Japan- ein Reisebereicht
Japan fasziniert und inspiriert die europäische Kunst wie kein anderes Land. Seit die ersten Reiseberichte aus dem Land der aufgehenden Sonne das europäische Kontinent erreicht haben, hält die Bewunderung für Japan an. Insbesonder das textile Handwerk (Indigofärben, Shibori u.a.) und Keramik erfreuen sich enormer Beliebtheit. Aber auch Kochen, Kaligraphie, Papierschöpfen, Kampfkünste wie Karate oder Judo, sowie Zen Meditation oder neuerdings Waldbaden haben die westliche Welt erobert. Was machen die Japaner:innen anders, was wir nicht können und uns so an ihrem Handwerk fasziniert? Diese Frage hat mich intensiv beschäftigt, und da oft erst eine konkrete Erfahrung die erwünschen Antworten bringt, begab ich mich diesen Sommer auf meine erste Japanreise. Meine Eindrücke und Beobachtungen, sowie Fragen und Erlebnisse werde ich hier teilen, begleitet von Bildern, die ich unterwegs gemacht habe.

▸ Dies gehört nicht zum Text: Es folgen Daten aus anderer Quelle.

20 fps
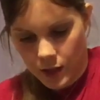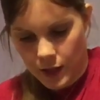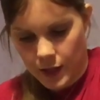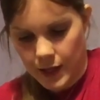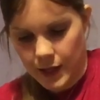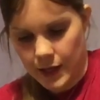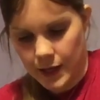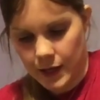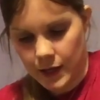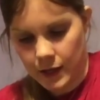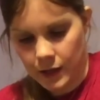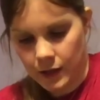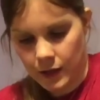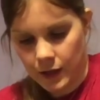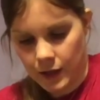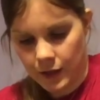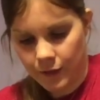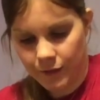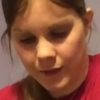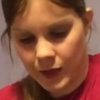and
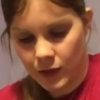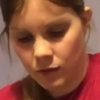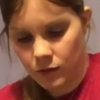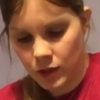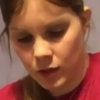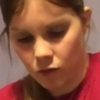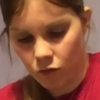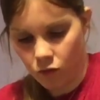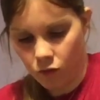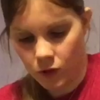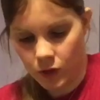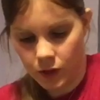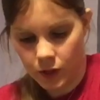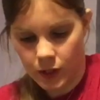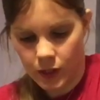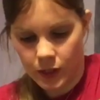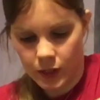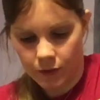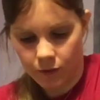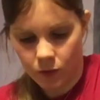I found it really
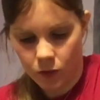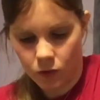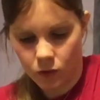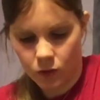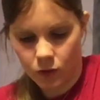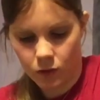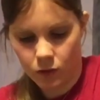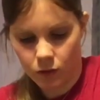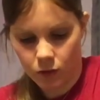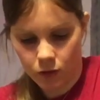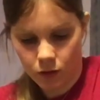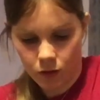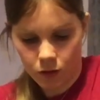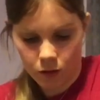difficult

Ganz nach dem Vorbild berühmer Weltentdecker habe ich mir einen Reisejournal vorbereitet. Hierfür habe ich im Voraus Papier und Stoffstücke mit Pflanzen gefärbt, um einen schönen Hintergrund zu erhalten. Ähnliche Journals habe ich bereits für andere Projekte gemacht. Für die drei Wochen meiner Reise habe ich mich auf vier Papierbögen festgelegt, denn so viele Orte wollte ich besuchen. Dies war, wie es sich später herausstellen sollte, zwar schön gedacht aber entsprach nicht ganz der tatsächlichen Route. Mein Journal ist mixed media: mal schreibe ich oder zeichne darin, dazwischen befestige ich Eintrittskarten aus Museen oder Tempeln, die ich gelegetlich besticke. Auch kleine Fundgegenstände oder Münzen (einigeYenmünzen haben ein Loch in der Mitte, vermutlich wurden sie früher auf eine Schnur aufgezogen). Auf diese Weise hat sich mein kleines Tagebuch allmählich gefüllt und obwohl es nicht immer einfach war, sich Zeit dafür zu nehmen, so habe ich es fast täglich gemacht.
Meine Reise hat auf der Insel Shikoku, die zu einer der vier Hauptinseln zählt, begonnen. Hier sind traditionsgemäss entlang des Flusses Yoshino viele Indigowerkstätte angesiedelt. Früher, als die Flussufern noch nicht befestigt waren, stieg der Fluss regelmässig über die Ufern und ergoss sich in die anliegenden Gebiete. Dies war zwar lässtig, doch zugleich transportierte das Flusswasser die erfordelichen Nähstoffe in den Boden. Dieser ist bis heute ideal für den Indigoanbau, da die Farbpigmente der Persicaria tinctoria (so der Name der japanischen Indigopflanze) ihre Intensität letztendlich auch dem Boden zu verdanken haben. Das Handwerk des Färbens beginnt also nicht beim Farbtopf, wie viele fälschlich annehmen, sondern setzt viele Arbeitsschritte voraus, die auf den ersten Blick nicht sichtbar sind. Für mich war dies zwar nichts neues, doch es erstaunte mich, dass auch junge Menschen aus urbanen Gegenden wie Tokyo diesen Gedanken verinnerlicht haben und ihre Arbeitsprozesse danach ausrichten. Dies führt zur Frage, was ein gutes Handwerk ausmacht? Zwar zählen ja nicht bloss Tätigkeiten, die wir mit den Händen ausüben, zum Handwerk. Denn ein Handwerk kann je nach Sichtweise (fast) jede Tätigkeit sein. Dennoch scheint es mir, dass ein gelungenes (textiles) Handwerk eine gewisse Einstellung beinhaltet. Beim Indigofärben gehen viele Gedankenschritte und Körperarbeit voran: beginnend beim Vorbereiten des Bodens, über Säen, Jäten, regelmässiges Giessen und und und bis hin zur Ernte und weiteren Arbeitsschritten, die daraufhin folgen. Vereinfacht liesse es sich sagen, dass ein gutes Handwerk eine bestimmte Art und Weise beinhaltet, wie wir die Dinge denken und Arbeitsprozesse handhaben. Das finale Produkt ist somit nur eine natürliche Folge aller vorangehenden Prozesse.